MacOS Emacsclient

Emacs is an amazing editor, but it can be a little slow to start sometimes. That's why emacsclient lets you run Emacs as a daemon and connect to it as a client, negating the startup time and letting you jump directly into editing.

The two primary ways of getting Emacs onto your Mac are by either downloading it from Emacs For MacOS X or by installing it through homebrew using brew cask install emacs. I prefer the homebrew method as it automatically adds emacs and emacsclient to your $PATH.

Using it from the command line is a breeze. I have this alias in my .bashrc

alias em="emacsclient -t -a ''"

This way I can type em <filename> to edit a file. -t tells emacsclient to start in terminal mode, and -a '' tell it to start the Emacs daemon process if it isn't already running.

Getting the GUI version to run without first opening the command line is a little trickier. Homebrew provides an app for emacs, but no launcher for emacsclient. The way I've worked around that is by using iCanHazShortcut, which lets you bind arbitrary shell commands to keyboard shortcuts. You can download the app from the release area on github.

To add a new shortcut, download and install iCanHazShortcut, then open the app and click the Shortcuts tab at the top. Then click the plus in the bottom right corner, click inside the Shortcut field, press the desired shortcut keys, give it an action name, and a command.

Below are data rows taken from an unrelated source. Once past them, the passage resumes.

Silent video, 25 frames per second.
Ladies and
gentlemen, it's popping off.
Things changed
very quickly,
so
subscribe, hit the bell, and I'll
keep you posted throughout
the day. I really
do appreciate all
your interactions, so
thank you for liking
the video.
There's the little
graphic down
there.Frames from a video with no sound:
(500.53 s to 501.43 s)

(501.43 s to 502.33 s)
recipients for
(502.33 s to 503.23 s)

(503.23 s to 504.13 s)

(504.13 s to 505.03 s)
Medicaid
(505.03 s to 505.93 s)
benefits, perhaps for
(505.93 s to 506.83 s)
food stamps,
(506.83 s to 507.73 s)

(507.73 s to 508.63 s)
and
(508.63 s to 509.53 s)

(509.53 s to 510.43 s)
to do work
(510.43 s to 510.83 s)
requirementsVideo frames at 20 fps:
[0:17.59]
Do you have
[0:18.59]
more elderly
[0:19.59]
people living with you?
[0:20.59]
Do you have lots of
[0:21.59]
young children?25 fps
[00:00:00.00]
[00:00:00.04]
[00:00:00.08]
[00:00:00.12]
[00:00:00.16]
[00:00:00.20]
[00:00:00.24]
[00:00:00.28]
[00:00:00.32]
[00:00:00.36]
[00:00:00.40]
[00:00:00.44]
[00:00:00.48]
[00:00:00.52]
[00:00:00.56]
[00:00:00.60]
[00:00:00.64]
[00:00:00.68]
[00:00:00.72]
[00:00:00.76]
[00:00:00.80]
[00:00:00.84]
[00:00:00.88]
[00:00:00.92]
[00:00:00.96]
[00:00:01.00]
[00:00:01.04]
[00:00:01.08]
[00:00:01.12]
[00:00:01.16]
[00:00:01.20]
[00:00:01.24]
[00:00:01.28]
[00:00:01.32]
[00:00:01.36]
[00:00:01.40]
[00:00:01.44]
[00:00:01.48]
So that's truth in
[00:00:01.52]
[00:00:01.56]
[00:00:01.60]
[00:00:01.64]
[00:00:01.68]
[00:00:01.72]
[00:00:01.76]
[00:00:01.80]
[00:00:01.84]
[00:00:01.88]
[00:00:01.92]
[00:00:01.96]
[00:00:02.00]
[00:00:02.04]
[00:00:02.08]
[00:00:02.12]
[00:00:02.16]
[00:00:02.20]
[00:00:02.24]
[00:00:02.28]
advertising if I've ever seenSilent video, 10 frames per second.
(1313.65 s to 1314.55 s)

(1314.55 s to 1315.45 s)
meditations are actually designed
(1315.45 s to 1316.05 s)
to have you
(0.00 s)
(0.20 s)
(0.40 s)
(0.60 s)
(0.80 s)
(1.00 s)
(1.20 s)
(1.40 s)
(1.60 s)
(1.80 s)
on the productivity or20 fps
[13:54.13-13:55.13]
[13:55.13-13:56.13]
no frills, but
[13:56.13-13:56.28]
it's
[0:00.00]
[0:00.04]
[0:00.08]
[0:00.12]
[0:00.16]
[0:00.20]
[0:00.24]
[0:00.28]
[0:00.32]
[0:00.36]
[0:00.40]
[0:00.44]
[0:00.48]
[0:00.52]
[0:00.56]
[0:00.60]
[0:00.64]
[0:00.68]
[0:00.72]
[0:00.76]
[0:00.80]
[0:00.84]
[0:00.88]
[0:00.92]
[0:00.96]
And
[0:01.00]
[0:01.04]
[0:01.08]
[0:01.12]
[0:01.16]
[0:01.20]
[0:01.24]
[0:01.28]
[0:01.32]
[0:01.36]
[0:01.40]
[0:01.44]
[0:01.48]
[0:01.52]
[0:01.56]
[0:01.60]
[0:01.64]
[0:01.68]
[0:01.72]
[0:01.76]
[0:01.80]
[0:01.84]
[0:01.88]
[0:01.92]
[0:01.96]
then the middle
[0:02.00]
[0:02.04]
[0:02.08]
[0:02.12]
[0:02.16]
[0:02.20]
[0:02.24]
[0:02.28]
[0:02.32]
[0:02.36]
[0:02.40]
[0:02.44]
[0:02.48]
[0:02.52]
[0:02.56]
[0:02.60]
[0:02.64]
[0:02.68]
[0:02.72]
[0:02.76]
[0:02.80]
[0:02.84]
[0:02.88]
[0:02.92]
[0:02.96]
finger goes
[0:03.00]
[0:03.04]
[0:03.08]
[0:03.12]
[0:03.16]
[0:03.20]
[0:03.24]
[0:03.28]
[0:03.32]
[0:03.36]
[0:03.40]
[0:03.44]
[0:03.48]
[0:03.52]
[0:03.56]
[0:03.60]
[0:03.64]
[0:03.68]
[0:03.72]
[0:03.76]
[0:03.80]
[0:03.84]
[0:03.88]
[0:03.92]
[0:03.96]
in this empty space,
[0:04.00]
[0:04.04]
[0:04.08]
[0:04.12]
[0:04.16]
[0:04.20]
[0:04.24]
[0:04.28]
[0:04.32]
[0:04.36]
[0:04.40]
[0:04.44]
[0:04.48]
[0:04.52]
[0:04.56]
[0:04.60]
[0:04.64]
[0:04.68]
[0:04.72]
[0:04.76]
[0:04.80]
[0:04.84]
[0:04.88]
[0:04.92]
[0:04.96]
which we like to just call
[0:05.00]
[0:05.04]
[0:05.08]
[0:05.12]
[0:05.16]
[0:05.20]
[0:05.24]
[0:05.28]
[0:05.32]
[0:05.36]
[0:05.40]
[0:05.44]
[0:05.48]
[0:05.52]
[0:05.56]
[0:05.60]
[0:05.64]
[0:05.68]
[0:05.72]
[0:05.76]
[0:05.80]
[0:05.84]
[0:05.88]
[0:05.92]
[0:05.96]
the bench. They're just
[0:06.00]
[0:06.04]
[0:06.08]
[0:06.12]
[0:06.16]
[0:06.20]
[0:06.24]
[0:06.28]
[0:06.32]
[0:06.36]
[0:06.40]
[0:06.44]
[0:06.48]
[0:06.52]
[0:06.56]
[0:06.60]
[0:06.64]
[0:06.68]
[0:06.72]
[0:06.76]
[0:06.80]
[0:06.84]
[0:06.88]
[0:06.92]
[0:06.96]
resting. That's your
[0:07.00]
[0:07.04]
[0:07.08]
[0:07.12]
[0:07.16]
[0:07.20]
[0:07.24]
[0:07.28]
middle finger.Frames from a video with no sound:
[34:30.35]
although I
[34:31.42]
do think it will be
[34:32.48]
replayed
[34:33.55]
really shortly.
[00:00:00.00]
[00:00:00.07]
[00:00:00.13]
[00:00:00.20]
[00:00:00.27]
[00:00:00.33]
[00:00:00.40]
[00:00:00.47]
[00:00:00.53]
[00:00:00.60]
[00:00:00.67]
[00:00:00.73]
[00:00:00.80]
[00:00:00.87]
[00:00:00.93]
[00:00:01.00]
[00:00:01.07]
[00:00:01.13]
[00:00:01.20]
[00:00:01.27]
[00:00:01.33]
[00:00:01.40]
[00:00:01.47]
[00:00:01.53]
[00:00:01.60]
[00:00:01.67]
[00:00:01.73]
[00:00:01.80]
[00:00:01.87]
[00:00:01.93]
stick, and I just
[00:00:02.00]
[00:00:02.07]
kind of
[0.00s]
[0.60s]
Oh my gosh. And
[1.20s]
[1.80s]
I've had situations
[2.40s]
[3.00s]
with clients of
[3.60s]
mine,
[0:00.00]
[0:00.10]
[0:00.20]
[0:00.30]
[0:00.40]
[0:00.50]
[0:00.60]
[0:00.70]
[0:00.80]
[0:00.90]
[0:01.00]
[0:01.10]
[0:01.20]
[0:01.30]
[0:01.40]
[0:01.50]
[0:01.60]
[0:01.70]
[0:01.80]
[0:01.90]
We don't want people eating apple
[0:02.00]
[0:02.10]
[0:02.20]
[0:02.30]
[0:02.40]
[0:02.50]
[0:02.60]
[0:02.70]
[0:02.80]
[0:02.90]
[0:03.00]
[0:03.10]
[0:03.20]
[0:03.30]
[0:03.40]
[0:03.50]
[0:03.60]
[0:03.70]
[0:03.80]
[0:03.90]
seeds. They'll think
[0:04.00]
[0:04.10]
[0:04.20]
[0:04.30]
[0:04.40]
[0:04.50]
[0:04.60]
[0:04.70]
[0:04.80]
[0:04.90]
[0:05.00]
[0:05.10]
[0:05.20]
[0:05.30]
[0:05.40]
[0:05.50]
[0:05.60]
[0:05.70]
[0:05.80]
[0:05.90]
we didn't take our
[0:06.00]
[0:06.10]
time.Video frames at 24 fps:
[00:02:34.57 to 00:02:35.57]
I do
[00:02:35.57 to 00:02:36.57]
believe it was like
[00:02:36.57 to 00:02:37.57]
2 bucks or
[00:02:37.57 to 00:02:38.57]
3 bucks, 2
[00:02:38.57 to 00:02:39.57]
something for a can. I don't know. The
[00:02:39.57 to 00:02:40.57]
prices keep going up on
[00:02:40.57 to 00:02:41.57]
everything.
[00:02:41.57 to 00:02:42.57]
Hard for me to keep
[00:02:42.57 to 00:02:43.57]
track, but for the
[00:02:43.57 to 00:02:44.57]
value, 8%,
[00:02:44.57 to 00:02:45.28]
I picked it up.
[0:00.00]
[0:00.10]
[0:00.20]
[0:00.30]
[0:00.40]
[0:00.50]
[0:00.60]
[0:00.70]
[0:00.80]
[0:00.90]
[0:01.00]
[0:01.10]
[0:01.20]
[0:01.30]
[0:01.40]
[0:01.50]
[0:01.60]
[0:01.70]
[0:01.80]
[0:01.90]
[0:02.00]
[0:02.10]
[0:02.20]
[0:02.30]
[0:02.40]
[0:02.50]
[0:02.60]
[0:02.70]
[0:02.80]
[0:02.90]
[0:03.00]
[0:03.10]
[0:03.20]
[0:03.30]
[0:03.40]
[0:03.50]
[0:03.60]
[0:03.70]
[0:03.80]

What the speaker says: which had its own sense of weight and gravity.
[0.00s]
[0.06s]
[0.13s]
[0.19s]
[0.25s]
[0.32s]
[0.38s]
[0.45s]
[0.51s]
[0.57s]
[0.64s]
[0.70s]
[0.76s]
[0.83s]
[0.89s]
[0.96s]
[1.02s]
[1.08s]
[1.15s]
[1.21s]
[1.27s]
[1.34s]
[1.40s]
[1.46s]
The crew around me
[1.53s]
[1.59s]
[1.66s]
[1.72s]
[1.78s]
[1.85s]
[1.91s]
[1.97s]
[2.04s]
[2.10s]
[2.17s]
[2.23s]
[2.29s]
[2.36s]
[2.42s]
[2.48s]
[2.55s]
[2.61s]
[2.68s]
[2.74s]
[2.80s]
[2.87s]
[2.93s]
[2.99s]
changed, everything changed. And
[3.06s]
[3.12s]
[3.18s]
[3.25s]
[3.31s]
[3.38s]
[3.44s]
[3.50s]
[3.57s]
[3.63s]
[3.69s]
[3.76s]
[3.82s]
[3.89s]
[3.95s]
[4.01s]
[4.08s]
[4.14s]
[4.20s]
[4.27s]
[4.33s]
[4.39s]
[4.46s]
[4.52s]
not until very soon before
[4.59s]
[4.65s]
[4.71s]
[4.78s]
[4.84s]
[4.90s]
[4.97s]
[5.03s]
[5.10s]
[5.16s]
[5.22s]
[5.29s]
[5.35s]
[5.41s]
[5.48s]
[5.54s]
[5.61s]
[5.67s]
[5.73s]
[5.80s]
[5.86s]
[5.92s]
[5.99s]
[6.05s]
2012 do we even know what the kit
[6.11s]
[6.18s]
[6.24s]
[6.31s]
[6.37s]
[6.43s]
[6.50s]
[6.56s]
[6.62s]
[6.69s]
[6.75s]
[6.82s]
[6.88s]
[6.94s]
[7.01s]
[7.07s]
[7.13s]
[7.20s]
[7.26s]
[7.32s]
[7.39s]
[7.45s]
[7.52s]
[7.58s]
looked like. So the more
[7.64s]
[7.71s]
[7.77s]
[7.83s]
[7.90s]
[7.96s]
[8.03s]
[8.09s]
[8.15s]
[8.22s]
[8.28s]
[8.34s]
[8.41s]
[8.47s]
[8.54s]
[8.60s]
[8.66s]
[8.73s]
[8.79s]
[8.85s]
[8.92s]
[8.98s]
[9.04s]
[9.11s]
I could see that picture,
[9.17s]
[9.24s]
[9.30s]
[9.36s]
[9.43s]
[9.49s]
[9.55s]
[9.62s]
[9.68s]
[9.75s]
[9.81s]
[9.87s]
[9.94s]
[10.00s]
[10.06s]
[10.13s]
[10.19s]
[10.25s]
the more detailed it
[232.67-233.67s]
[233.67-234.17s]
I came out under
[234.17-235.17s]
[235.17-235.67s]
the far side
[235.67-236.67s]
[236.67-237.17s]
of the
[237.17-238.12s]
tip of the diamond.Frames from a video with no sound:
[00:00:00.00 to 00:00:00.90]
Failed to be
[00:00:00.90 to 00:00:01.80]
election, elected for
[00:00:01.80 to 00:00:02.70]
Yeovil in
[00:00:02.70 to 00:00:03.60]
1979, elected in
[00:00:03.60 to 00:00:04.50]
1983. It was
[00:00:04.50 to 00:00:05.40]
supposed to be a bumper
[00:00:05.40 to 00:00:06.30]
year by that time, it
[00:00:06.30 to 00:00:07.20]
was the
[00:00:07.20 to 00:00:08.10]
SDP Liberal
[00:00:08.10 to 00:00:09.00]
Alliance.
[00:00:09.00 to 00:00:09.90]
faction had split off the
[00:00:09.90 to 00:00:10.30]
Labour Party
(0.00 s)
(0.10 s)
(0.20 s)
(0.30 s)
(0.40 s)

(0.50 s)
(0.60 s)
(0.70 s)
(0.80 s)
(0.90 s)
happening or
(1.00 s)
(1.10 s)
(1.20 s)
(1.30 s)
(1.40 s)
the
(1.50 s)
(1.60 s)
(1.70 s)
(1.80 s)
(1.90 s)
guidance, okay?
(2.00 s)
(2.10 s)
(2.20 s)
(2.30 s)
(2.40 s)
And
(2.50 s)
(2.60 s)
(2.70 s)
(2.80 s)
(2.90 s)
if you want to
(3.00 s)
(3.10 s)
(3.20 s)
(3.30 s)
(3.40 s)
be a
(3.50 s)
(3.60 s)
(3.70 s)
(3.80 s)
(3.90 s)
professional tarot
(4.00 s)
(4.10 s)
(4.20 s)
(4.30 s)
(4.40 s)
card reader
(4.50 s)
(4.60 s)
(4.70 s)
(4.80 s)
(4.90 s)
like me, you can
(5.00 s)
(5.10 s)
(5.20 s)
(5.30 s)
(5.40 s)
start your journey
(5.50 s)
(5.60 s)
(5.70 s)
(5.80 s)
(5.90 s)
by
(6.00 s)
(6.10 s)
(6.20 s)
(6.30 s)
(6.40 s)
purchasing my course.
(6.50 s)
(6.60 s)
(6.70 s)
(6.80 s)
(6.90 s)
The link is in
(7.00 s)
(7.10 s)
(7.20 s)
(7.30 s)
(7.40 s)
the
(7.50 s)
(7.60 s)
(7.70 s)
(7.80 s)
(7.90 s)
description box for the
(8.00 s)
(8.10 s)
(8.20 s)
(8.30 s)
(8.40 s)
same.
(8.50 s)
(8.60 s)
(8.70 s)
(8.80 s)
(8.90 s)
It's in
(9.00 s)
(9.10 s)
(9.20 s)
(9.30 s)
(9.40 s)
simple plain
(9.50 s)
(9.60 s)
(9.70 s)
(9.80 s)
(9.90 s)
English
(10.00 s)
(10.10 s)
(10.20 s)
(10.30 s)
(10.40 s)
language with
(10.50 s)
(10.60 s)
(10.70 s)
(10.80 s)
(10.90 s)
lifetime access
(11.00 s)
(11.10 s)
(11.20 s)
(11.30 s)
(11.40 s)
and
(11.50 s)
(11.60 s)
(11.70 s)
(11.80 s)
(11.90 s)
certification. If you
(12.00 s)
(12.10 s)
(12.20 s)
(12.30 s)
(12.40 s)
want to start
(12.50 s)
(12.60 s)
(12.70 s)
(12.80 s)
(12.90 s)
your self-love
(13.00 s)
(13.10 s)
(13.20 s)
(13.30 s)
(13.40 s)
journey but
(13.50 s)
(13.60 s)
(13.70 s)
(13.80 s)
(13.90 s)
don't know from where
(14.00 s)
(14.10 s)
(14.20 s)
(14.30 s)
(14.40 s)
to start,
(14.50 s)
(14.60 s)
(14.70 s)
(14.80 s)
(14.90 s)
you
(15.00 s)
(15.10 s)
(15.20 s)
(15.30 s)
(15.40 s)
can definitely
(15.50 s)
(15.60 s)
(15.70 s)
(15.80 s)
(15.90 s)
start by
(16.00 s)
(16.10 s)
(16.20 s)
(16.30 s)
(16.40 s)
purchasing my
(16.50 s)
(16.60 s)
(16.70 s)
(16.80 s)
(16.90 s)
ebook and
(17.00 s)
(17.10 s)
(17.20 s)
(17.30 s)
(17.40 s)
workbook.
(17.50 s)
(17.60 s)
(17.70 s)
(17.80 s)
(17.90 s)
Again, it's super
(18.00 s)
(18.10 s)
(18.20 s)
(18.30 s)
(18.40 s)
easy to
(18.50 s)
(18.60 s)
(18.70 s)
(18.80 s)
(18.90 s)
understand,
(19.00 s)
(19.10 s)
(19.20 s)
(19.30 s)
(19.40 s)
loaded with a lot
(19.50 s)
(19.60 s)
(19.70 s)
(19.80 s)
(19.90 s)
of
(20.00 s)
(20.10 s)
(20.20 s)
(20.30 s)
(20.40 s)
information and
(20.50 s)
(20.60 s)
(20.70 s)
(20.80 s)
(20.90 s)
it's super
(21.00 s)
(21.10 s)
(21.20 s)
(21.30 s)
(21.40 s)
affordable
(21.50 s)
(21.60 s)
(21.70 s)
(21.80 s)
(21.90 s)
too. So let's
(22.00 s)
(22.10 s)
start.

create a new shortcut in icanhazshortcut my emacsclient shortcut

To launch emacsclient, I have a shortcut bound to + + + E which runs

emacsclient -c -n -a ''

The -c flag tells emacsclient to open a GUI window instead of in terminal mode. The -n flag tells the command to return once the window is opened, instead of waiting for the client to close. Finally, like before the -a '' flag tells emacsclient to start the Emacs daemon if it isn't already running.

Now all I have to do is press + + + E and a new Emacs window pops up with no startup delay!

It's also possible to create an "application" shortcut for emacsclient using Automator.

Create a new automation as an Application with the Run Shell Script step. Then add the following as the contents of the script.

/opt/homebrew/bin/emacsclient \
    --no-wait \
    --quiet \
    --suppress-output \
    --create-frame \
    "$@"

Replacing /opt/homebrew/bin/emacsclient with the path to your emacsclient if it's located elsewhere.

Then set Pass input to as arguments.

Automator emacsclient script

Finally place the Automator application in your /Applications directory.

You should now be able to open Emacsclient through spotlight and associate it with filetypes.